Work required:
Leaving out every image, restate all the records word for word.

Material provided:
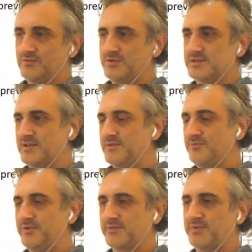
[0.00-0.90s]

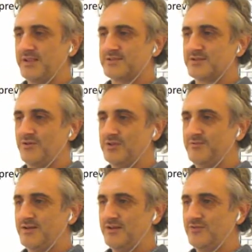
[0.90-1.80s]
We replace all
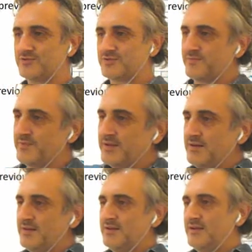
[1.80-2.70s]
the values,
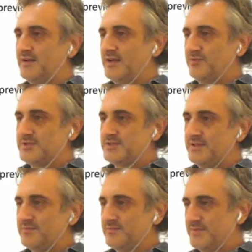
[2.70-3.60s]
and we
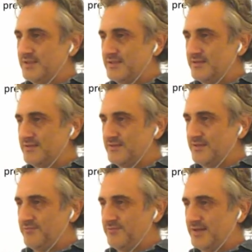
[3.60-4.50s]
see that
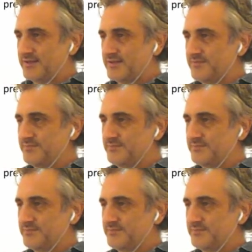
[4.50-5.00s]
in fact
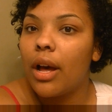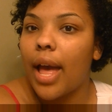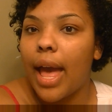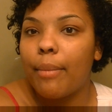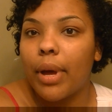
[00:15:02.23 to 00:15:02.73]

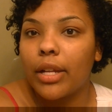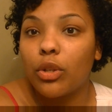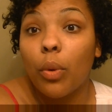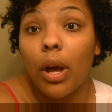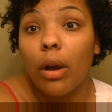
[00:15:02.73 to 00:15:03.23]
at my
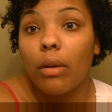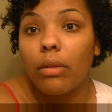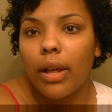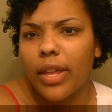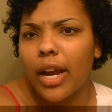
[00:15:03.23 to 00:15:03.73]
12,
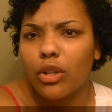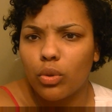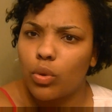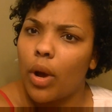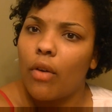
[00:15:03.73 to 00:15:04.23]
I think I'll do
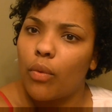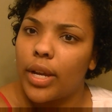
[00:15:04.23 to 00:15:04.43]
12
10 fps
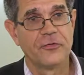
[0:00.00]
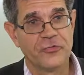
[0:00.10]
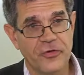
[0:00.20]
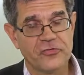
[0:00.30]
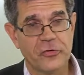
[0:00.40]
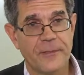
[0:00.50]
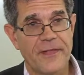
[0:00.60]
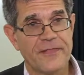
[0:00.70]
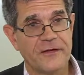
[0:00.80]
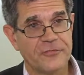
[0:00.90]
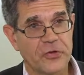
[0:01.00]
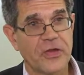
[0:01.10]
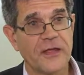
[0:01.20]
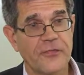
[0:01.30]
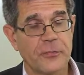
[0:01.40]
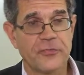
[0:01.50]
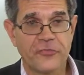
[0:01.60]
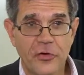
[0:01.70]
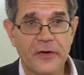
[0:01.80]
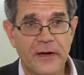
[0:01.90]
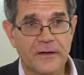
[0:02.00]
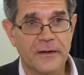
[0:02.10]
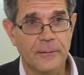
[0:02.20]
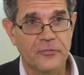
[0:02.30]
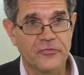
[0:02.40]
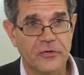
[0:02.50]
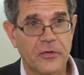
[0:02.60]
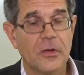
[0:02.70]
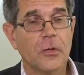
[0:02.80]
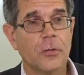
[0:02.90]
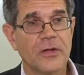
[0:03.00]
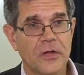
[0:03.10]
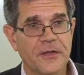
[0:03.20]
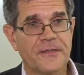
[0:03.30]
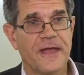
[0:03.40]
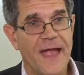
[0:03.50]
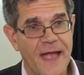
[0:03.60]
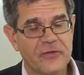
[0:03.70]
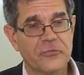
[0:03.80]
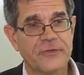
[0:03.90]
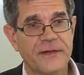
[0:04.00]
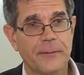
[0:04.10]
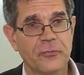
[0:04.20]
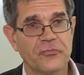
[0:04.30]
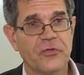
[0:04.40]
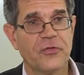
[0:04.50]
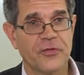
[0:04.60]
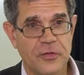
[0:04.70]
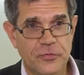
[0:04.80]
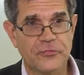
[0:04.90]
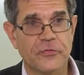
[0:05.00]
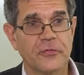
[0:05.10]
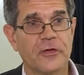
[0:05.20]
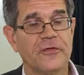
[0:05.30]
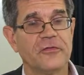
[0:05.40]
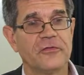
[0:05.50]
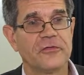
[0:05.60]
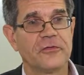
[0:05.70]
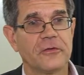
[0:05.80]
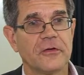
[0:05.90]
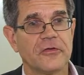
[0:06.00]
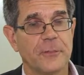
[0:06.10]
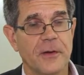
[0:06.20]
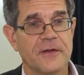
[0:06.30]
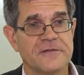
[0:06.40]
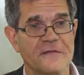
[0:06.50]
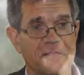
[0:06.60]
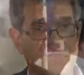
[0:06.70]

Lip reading: the traditional method of looking at the return air temperature. We look at the actual temperature the user is experiencing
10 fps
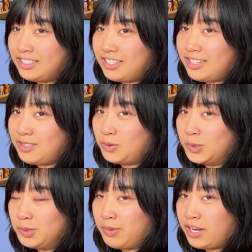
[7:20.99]
He's an
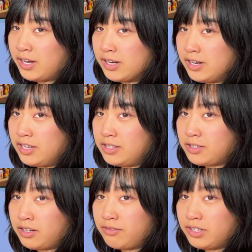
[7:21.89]
old bear, and he's
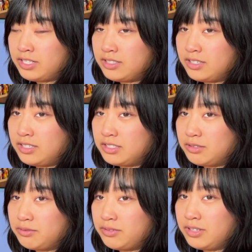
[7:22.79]
got a very distinctive
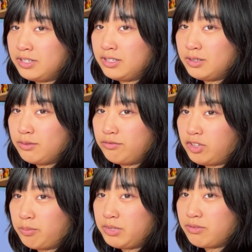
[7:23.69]

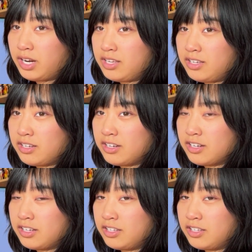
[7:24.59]
floppy right ear.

Response below:
[0.00-0.90s]

[0.90-1.80s]
We replace all
[1.80-2.70s]
the values,
[2.70-3.60s]
and we
[3.60-4.50s]
see that
[4.50-5.00s]
in fact
[00:15:02.23 to 00:15:02.73]

[00:15:02.73 to 00:15:03.23]
at my
[00:15:03.23 to 00:15:03.73]
12,
[00:15:03.73 to 00:15:04.23]
I think I'll do
[00:15:04.23 to 00:15:04.43]
12
10 fps
[0:00.00]
[0:00.10]
[0:00.20]
[0:00.30]
[0:00.40]
[0:00.50]
[0:00.60]
[0:00.70]
[0:00.80]
[0:00.90]
[0:01.00]
[0:01.10]
[0:01.20]
[0:01.30]
[0:01.40]
[0:01.50]
[0:01.60]
[0:01.70]
[0:01.80]
[0:01.90]
[0:02.00]
[0:02.10]
[0:02.20]
[0:02.30]
[0:02.40]
[0:02.50]
[0:02.60]
[0:02.70]
[0:02.80]
[0:02.90]
[0:03.00]
[0:03.10]
[0:03.20]
[0:03.30]
[0:03.40]
[0:03.50]
[0:03.60]
[0:03.70]
[0:03.80]
[0:03.90]
[0:04.00]
[0:04.10]
[0:04.20]
[0:04.30]
[0:04.40]
[0:04.50]
[0:04.60]
[0:04.70]
[0:04.80]
[0:04.90]
[0:05.00]
[0:05.10]
[0:05.20]
[0:05.30]
[0:05.40]
[0:05.50]
[0:05.60]
[0:05.70]
[0:05.80]
[0:05.90]
[0:06.00]
[0:06.10]
[0:06.20]
[0:06.30]
[0:06.40]
[0:06.50]
[0:06.60]
[0:06.70]

Lip reading: the traditional method of looking at the return air temperature. We look at the actual temperature the user is experiencing
10 fps
[7:20.99]
He's an
[7:21.89]
old bear, and he's
[7:22.79]
got a very distinctive
[7:23.69]

[7:24.59]
floppy right ear.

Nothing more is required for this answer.